Près de 5 ans après la chute du clan Ben Ali, ses avoirs bloqués dans les banques suisses tardent à être restitués à la Tunisie. Le procureur général suisse s’explique…
Par Wajdi Msaed
Après une séance de travail qui a réuni, dans la matinée du 12 octobre, les représentants du ministère public de la Confédération Suisse et les autorités judiciaires tunisiennes autour des différents volets de la coopération bilatérale en matière judiciaire, le procureur général suisse, Michael Lauber, a donné une conférence de presse pour présenter des éclaircissements sur la procédure judiciaire relative aux dossiers du blanchiment d’argent et de la restitution des avoirs mal acquis déposés dans les banques suisses.
La phase décisive
En guise d’introduction, le procureur général suisse a souligné que sa visite en Tunisie vise à renforcer la coopération bilatérale et à aider les autorités judiciaires, en Tunisie et en Suisse, à atteindre la phase décisive du processus de restitution des fonds spoliés à la Tunisie et gelés dans les banques suisses. Il a indiqué, à ce propos, que les enquêtes se poursuivent de part et d’autre. «Nous oeuvrons, ensemble, à dévoiler la vérité, en respectant les principes de travail dans les deux pays», a-t-il ajouté.
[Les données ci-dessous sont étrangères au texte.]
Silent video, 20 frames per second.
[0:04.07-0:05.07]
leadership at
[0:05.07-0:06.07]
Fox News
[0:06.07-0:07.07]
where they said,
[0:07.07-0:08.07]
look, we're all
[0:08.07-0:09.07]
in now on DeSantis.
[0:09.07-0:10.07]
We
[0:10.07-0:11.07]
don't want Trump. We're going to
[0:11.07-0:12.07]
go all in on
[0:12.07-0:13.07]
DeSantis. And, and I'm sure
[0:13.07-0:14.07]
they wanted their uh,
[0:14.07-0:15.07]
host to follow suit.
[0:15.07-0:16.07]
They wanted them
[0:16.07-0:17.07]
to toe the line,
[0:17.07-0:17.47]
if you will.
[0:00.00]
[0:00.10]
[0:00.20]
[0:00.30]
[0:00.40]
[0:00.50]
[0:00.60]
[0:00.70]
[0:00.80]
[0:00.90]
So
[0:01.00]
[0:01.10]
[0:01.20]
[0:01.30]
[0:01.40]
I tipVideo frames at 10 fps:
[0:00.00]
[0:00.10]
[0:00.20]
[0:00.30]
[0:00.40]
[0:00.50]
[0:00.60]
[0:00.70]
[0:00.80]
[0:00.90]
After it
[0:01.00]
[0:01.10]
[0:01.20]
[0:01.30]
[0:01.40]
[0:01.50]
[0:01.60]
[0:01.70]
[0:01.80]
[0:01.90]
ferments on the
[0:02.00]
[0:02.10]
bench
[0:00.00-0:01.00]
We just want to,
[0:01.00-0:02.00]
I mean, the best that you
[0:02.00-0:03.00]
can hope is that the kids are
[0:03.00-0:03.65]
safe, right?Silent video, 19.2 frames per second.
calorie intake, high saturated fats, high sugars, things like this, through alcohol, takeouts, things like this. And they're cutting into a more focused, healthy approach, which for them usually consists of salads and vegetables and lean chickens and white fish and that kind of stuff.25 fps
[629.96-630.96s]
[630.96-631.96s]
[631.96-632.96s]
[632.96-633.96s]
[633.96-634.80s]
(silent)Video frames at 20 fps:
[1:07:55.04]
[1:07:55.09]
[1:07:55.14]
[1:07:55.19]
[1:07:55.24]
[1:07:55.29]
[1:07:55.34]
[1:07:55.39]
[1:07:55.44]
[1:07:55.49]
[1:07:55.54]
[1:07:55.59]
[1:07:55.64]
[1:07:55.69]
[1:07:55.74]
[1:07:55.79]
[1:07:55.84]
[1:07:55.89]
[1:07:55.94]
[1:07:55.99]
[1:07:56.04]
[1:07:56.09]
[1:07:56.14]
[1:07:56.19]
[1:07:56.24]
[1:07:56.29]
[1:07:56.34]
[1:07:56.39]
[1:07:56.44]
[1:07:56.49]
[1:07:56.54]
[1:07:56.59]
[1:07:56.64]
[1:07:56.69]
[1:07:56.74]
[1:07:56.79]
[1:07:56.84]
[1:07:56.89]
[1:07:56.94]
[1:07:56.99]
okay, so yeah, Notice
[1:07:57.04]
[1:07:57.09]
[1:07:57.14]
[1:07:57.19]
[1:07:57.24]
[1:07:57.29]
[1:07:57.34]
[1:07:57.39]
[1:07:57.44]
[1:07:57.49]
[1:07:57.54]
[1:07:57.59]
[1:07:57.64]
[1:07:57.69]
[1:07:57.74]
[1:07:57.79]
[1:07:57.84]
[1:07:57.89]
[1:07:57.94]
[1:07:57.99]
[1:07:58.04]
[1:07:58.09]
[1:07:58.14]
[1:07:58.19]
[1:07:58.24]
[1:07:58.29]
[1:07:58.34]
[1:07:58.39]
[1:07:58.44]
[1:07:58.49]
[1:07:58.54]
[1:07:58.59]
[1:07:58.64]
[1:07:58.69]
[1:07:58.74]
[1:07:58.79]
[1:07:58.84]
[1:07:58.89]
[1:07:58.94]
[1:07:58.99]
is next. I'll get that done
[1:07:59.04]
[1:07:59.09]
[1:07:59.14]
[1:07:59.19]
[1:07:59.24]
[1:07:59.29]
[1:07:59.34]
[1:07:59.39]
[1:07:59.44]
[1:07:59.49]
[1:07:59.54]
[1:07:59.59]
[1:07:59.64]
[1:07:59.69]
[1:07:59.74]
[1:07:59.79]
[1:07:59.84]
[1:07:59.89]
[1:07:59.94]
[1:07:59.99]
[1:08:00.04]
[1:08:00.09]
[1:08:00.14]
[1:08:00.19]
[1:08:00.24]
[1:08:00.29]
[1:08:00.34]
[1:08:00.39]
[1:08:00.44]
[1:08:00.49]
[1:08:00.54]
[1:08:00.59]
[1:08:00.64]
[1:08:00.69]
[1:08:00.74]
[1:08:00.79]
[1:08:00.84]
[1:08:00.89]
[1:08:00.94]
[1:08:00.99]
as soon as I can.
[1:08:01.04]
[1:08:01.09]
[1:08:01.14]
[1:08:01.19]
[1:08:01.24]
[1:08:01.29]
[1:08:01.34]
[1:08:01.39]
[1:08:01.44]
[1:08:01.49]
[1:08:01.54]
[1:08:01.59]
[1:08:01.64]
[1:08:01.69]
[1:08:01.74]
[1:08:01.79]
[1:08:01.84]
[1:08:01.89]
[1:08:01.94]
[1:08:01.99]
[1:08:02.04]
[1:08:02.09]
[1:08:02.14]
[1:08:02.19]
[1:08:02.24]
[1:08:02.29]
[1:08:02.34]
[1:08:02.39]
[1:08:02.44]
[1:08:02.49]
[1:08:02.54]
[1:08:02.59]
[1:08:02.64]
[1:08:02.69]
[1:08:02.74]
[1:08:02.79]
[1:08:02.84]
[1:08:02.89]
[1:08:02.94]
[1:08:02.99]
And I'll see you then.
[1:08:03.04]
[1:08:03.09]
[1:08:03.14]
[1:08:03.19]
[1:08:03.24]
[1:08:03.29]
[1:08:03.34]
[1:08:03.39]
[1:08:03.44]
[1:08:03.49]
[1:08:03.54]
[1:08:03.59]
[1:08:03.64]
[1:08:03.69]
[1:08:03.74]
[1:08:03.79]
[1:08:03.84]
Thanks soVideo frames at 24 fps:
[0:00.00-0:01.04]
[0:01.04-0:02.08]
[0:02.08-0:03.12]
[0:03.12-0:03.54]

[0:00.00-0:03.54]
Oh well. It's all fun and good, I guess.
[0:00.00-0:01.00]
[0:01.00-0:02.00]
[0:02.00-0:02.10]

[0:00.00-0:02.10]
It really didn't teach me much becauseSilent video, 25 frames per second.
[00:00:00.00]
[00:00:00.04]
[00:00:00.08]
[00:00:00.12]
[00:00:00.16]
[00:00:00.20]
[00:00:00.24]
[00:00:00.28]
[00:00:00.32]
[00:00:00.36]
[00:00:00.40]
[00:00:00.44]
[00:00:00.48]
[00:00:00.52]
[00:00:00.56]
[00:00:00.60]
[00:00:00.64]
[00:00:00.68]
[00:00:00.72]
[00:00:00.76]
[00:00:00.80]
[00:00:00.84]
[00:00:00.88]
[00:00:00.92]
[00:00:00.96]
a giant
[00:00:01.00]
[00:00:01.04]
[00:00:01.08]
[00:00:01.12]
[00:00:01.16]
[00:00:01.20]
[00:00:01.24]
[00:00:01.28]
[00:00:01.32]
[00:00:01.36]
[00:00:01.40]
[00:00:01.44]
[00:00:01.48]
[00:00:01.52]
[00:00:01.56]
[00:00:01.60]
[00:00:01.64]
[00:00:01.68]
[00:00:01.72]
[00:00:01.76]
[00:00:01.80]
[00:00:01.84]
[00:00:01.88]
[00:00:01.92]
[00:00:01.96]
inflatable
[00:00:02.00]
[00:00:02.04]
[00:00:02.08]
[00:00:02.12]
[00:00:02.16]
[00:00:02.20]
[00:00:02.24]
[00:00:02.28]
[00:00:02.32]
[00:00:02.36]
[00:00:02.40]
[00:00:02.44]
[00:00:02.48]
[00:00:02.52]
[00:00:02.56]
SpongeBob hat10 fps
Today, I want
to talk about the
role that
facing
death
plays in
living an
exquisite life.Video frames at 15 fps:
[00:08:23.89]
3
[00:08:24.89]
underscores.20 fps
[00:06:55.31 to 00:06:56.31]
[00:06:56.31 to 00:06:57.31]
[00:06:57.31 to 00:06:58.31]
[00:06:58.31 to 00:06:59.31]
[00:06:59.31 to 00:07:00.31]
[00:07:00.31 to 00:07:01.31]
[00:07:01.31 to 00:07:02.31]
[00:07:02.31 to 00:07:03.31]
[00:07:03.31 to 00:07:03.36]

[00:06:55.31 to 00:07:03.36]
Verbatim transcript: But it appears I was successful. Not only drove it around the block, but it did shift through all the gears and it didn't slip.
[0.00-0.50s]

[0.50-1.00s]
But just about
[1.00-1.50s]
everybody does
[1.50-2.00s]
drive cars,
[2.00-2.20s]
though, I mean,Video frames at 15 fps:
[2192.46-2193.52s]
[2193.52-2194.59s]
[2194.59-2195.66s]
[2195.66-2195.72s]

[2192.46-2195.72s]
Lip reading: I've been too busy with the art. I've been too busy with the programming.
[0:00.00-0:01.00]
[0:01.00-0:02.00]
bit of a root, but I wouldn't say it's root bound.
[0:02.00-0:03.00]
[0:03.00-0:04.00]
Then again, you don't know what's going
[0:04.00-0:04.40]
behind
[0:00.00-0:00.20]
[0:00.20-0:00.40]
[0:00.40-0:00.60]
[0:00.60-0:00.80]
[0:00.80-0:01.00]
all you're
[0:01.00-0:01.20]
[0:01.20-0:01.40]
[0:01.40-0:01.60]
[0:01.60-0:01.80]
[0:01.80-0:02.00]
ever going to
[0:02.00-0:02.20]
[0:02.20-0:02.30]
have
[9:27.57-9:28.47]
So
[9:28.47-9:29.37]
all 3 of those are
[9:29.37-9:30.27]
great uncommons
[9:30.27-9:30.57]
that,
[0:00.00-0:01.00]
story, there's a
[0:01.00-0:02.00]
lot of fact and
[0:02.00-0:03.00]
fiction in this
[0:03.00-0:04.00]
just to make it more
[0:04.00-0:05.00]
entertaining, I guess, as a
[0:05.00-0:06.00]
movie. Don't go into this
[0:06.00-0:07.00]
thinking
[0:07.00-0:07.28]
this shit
M. Lauber a précisé, à cet égard, que la procédure pénale ouverte par le parquet suisse sur les avoirs du clan Ben Ali déposés en Suisse a été orientée vers l’inculpation de 12 personnes soupçonnées de blanchiment d’argent (art 305 bis du code pénal suisse), de participation et de soutien à une organisation criminelle (article 260 ter) et de corruption d’agent public étranger (art 322).
S’agissant du montant de 60 millions de francs suisses (122 millions de dinars tunisiens ) appartenant aux membres du clan de l’ancien président Ben Ali et que la justice de son pays a bloqué dans les banques, M. Lauber a ajouté que les commissions rogatoires travaillent de manière continue en vue d’aboutir à des résultats définitifs et de restituer le montant en question.
Une mission difficile
En réponse aux questions posées par l’assistance, le procureur général suisse a indiqué que la mission de restitution des avoirs n’est pas aisée et qu’une procédure pénale nécessite, aussi, de bien examiner les dossiers et de voir leur portée pénale.
«Notre expérience avec le traitement des grands dossiers internationaux nous a montré qu’il est assez difficile de déterminer des délais; mais ce qui permet d’accélérer le processus c’est la collaboration efficace avec les autorités tunisiennes en matière d’échange d’information», a dit M. Lauber.
«La contribution tunisienne est décisive pour surmonter d’éventuels obstacles juridiques et une collaboration internationale coordonnée est également indispensable surtout que le principe de célérité nous oblige à accélérer les procédures», a-t-il ajouté.
Interrogé à propos des pressions que le parquet suisse pourrait subir de part et d’autre, M. Lauber a affirmé sans ambages: «Nous avons des pressions pour aller plus vite et le public suisse n’arrête pas de nous rappeler que nous travaillons pour le compte de la Suisse et non pour celui de la Tunisie». Voilà qui a le mérite d’être clair…
Commentaire désabusé d’un journaliste présent : «Toute notre crainte est que notre argent soit dépensé dans les frais de justice et les honoraires d’avocats». Et c’est tout le paradoxe de cette situation, la Tunisie étant encore dans l’incapacité de récupérer l’argent de l’ancien clan au pouvoir déposé dans les banques suisse, près de 5 ans après la chute de ce clan !
A cela, M. Lauber n’a qu’une explication : la complexité des procédures. Une complexité bien suisse en somme.